How to complete this task ▸ An exact reproduction of the entries is needed. Keep all pictures out of it.

(Saved entries)
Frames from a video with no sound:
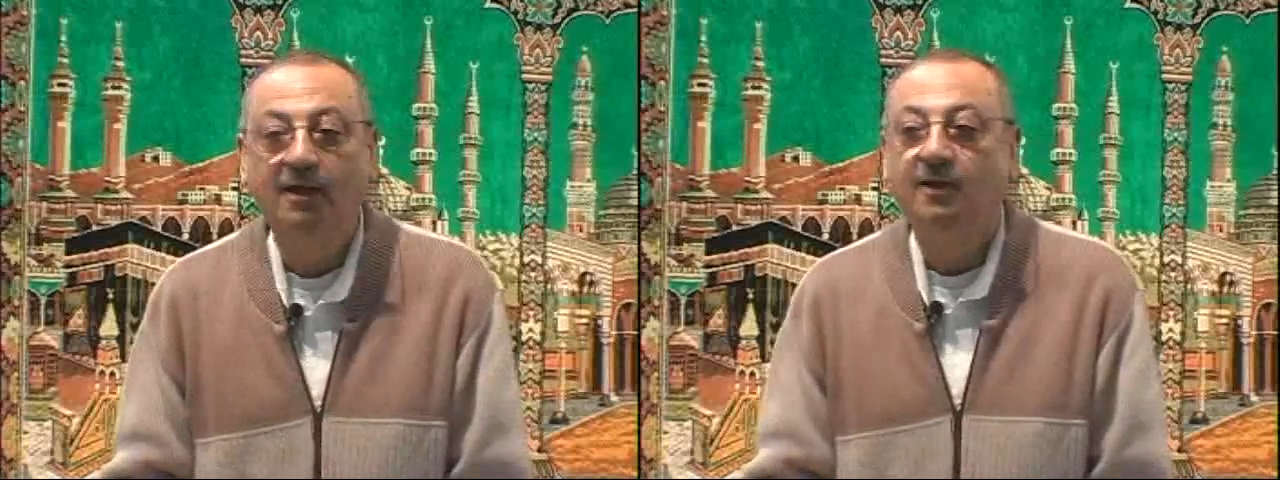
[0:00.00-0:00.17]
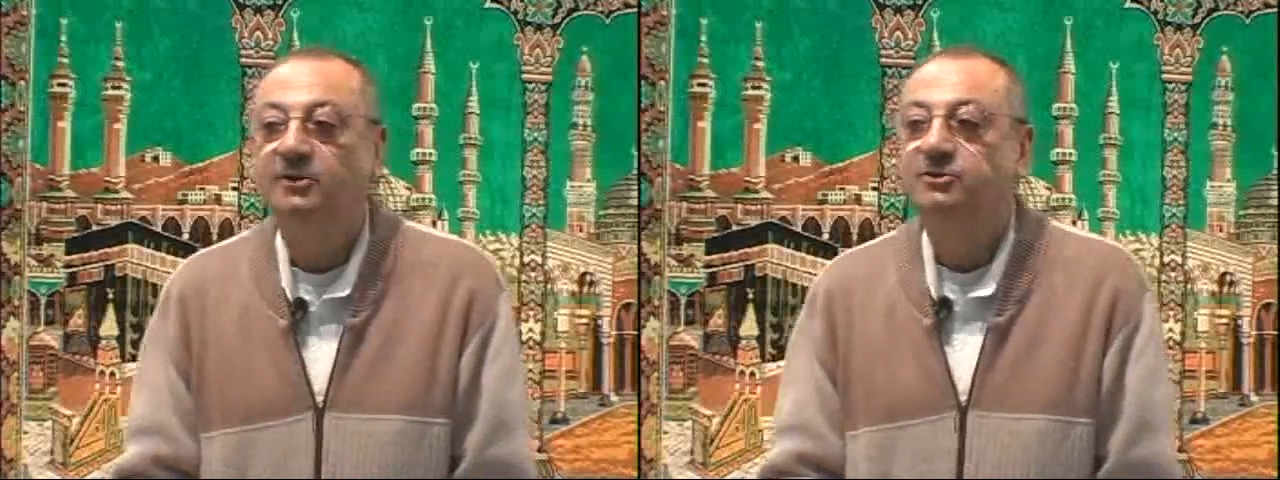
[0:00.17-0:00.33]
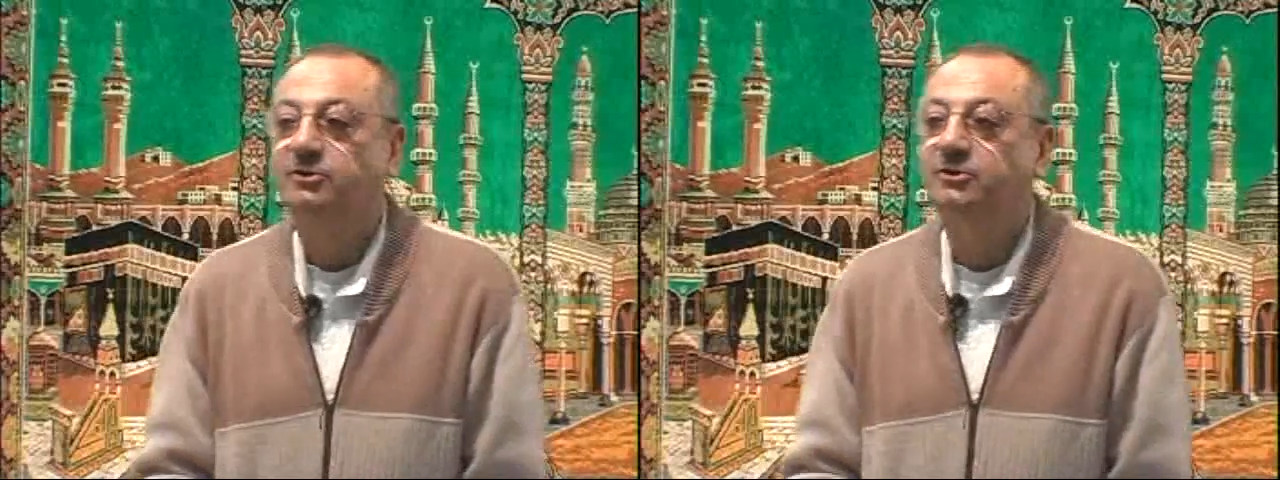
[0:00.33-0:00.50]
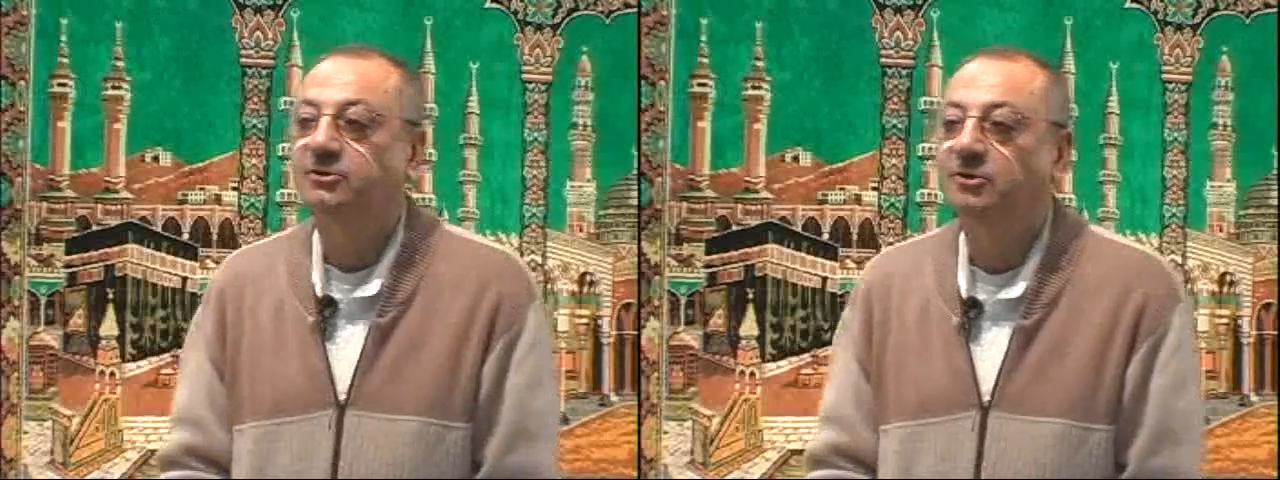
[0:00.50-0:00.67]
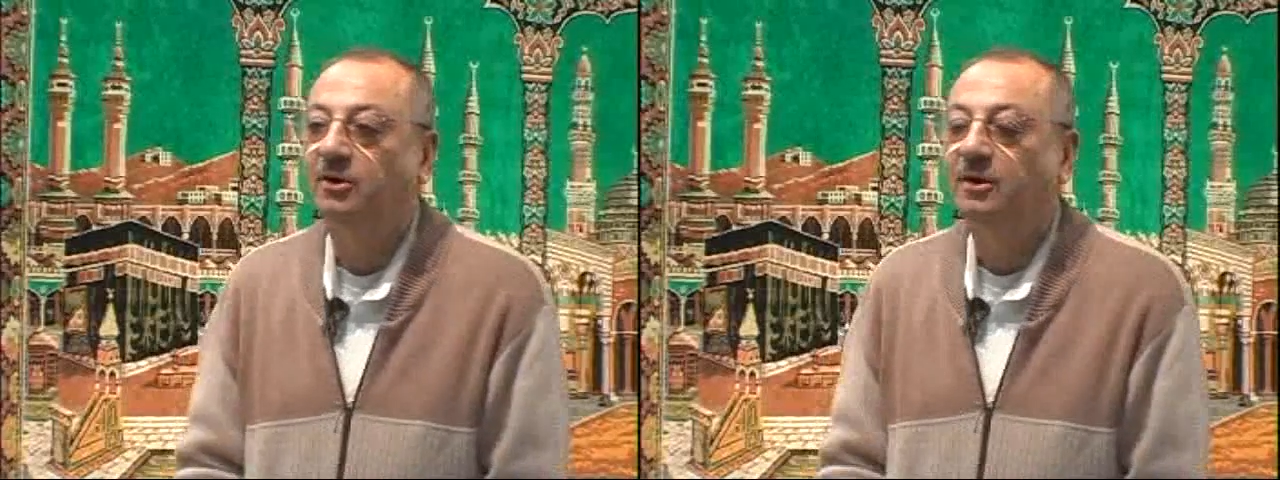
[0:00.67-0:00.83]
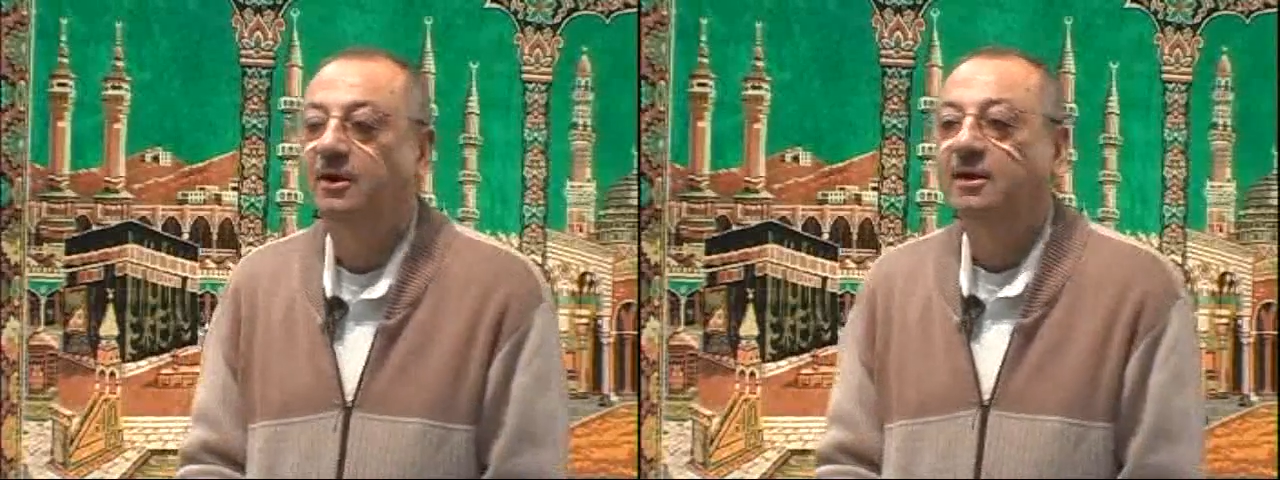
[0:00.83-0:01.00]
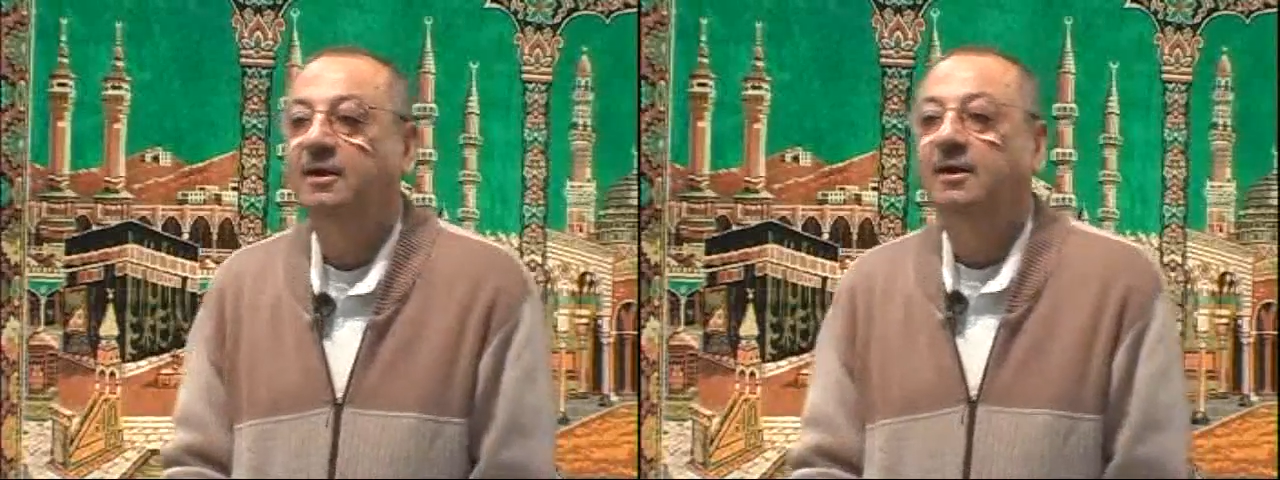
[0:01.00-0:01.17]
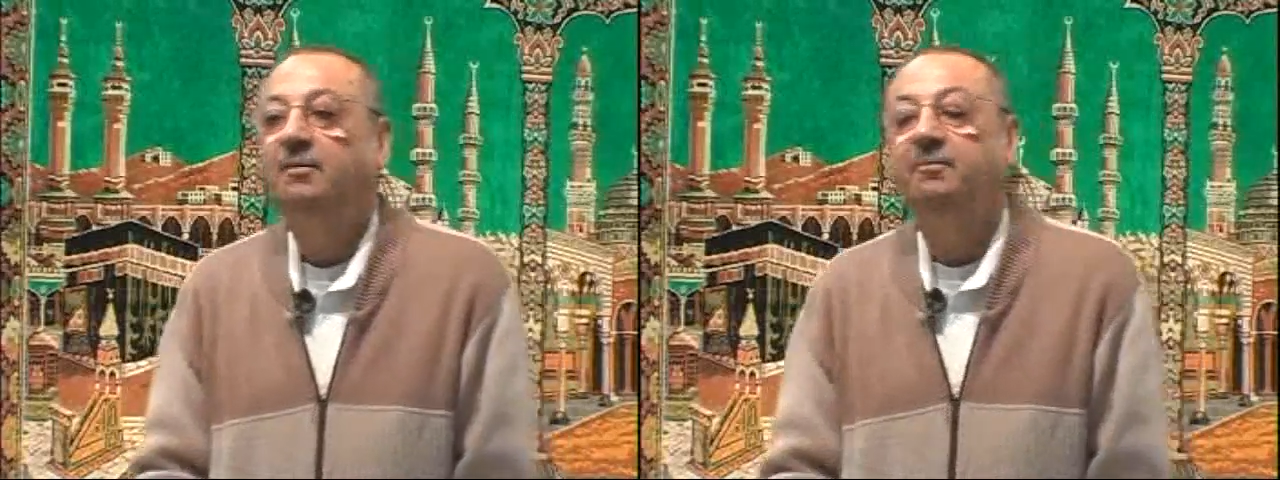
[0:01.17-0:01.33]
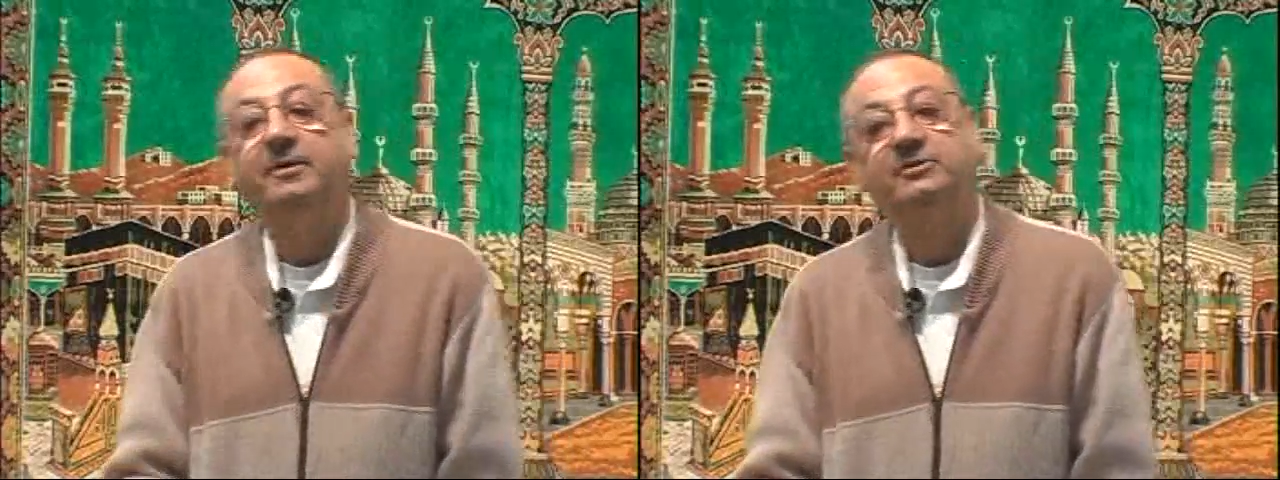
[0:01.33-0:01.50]
So,
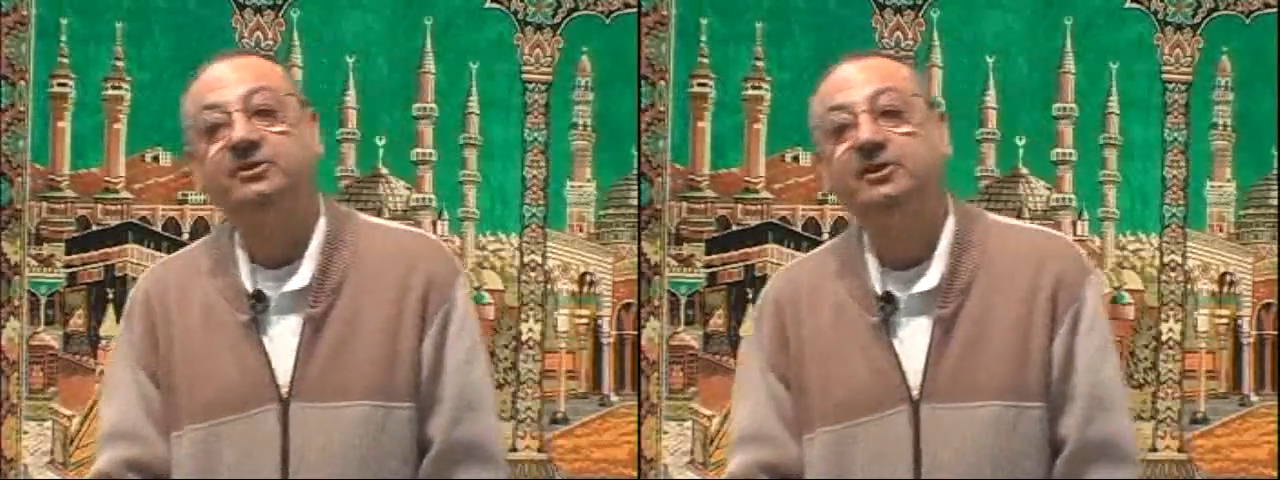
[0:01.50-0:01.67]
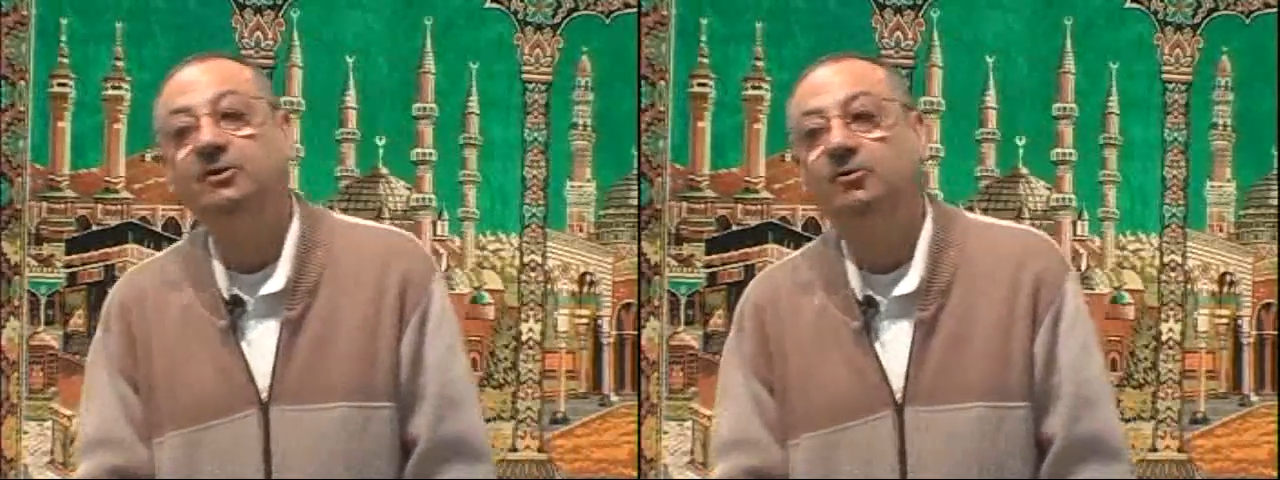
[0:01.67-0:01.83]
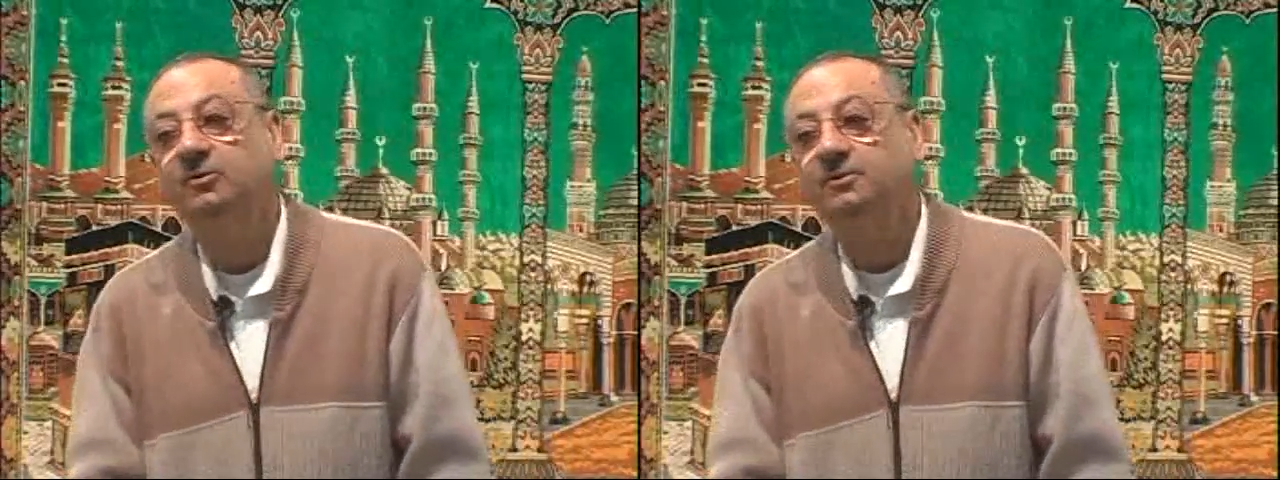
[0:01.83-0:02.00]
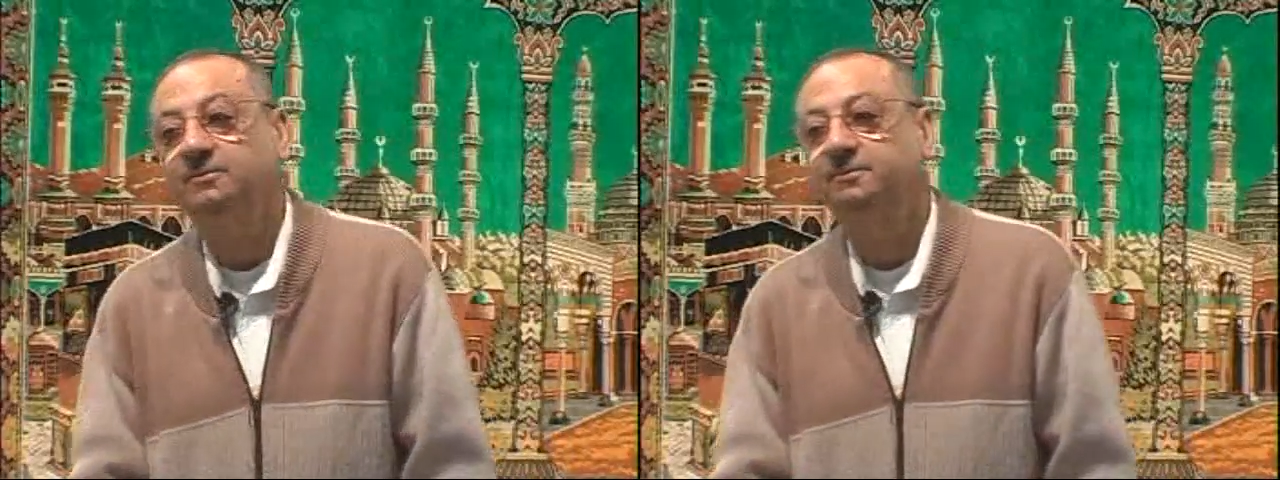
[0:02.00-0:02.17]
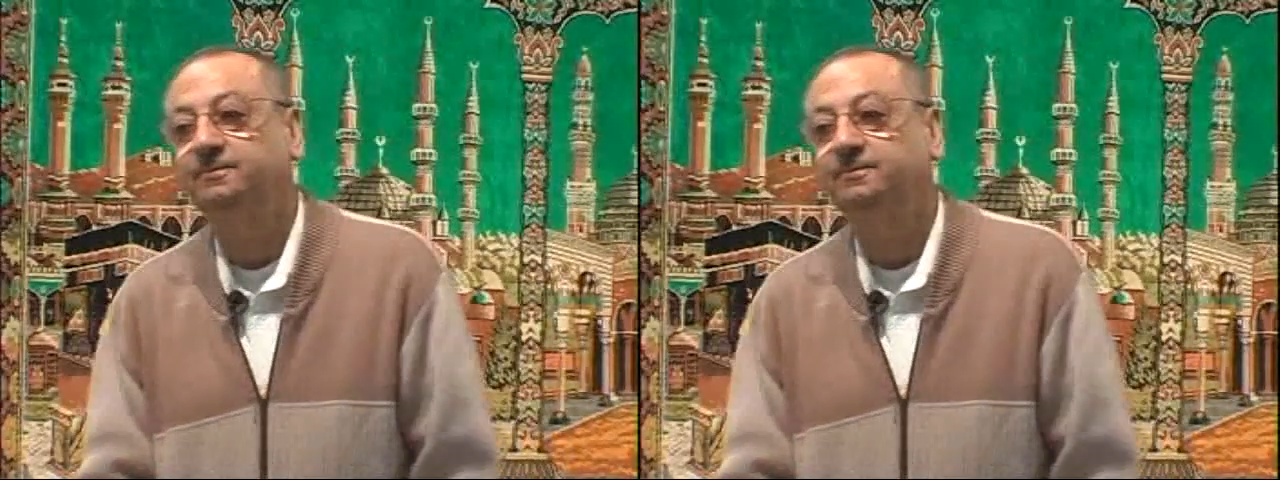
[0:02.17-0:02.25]
Basirun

The completed task ▸
Frames from a video with no sound:
[0:00.00-0:00.17]
[0:00.17-0:00.33]
[0:00.33-0:00.50]
[0:00.50-0:00.67]
[0:00.67-0:00.83]
[0:00.83-0:01.00]
[0:01.00-0:01.17]
[0:01.17-0:01.33]
[0:01.33-0:01.50]
So,
[0:01.50-0:01.67]
[0:01.67-0:01.83]
[0:01.83-0:02.00]
[0:02.00-0:02.17]
[0:02.17-0:02.25]
Basirun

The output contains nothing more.